Producing an edible fruit is not necessarily the best way but is the way many plant species have evolved to spread their seeds. Evolution works by random mutation and selection, which can only work with the variation it has available - only if a mutation to produce fruit arises in a species and it improves fitness is it then likely to spread. It appears that endozoochory could be a very good methods of long distance dispersal.


Some interesting stuff


Interestingly, according to this blog post, unripe fruits taste bitter because they are full of tanins.

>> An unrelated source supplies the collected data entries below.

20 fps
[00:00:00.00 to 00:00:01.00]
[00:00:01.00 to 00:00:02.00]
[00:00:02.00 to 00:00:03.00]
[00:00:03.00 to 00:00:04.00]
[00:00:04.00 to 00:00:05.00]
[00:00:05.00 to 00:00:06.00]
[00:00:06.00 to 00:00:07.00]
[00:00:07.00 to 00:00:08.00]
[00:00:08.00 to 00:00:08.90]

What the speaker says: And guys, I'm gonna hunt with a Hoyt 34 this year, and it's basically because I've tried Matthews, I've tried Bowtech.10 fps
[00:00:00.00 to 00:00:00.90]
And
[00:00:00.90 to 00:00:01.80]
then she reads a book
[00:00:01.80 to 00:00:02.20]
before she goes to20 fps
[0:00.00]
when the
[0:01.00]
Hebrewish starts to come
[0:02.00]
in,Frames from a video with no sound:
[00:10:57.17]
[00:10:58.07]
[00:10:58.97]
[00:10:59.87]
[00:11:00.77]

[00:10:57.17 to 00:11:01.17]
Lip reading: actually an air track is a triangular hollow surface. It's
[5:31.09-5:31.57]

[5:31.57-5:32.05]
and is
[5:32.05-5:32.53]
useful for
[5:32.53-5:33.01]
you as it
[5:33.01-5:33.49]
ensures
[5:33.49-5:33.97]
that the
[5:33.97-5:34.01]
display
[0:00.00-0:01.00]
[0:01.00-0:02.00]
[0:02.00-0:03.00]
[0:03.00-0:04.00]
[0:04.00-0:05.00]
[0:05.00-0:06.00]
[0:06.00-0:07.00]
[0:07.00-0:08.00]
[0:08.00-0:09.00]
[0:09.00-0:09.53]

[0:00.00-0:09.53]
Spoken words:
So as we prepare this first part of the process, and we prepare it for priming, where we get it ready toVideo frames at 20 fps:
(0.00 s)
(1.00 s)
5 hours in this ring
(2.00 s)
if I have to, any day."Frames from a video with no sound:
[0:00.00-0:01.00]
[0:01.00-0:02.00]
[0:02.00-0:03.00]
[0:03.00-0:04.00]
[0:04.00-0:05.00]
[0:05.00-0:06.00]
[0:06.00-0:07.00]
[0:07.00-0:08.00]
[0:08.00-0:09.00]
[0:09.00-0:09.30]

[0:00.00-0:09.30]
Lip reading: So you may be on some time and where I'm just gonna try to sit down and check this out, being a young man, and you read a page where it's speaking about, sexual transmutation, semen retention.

Cranberries are an odd fruit because they taste bitter which means they are unattractive to animals, but they do float - which is a good dispersal method - because of an air-pocket inside the fruit that evolved. It could be the case then that once a mutation arrived for the air-pocket the fruit could just float away on water to a new location, and then using resources to make the fruit sweet and tasty became an unnecessary cost so was lost (to some degree).


This article contains this text:



Like many species of plants native to North America, the cranberry is specially adapted to wetlands -- water-soaked areas that create transition points between dry land and open water. But cranberries do not grow directly in the water. Instead, they typically lay their roots at its edge, taking advantage of the rich soils created by alternating layers of peat, sand, clay and rock. Other fruits are dependent on hungry creatures to spread their seed, so sweetness can help their chance of being eaten and transported elsewhere. Not cranberries. Because of their little air pockets, the fruit falls from the plant's long vines when ripe and lets the water transport it to distant beds.


This advantage dictated the fruit we eat today.


Blueberries and cranberries are close cousins and are in fact not berries at all; they belong instead to a class of fruits known as epigynous or false berries. Unlike a true berry, the fruit grows from beneath the rest of the flower parts and as the fruit ripens the flower stays attached and ripens as well.


Vorsa believes that at some point during the last ice age there were fewer animals to eat the fruits, and this might have driven the two species to diverge. The cranberries developed an acidity level five times higher than blueberries because it came to rely on water for seed dispersal. Cranberries did not need to produce large amounts of sugar that their blue-colored relatives required to entice consumption by animals in order to spread their seeds.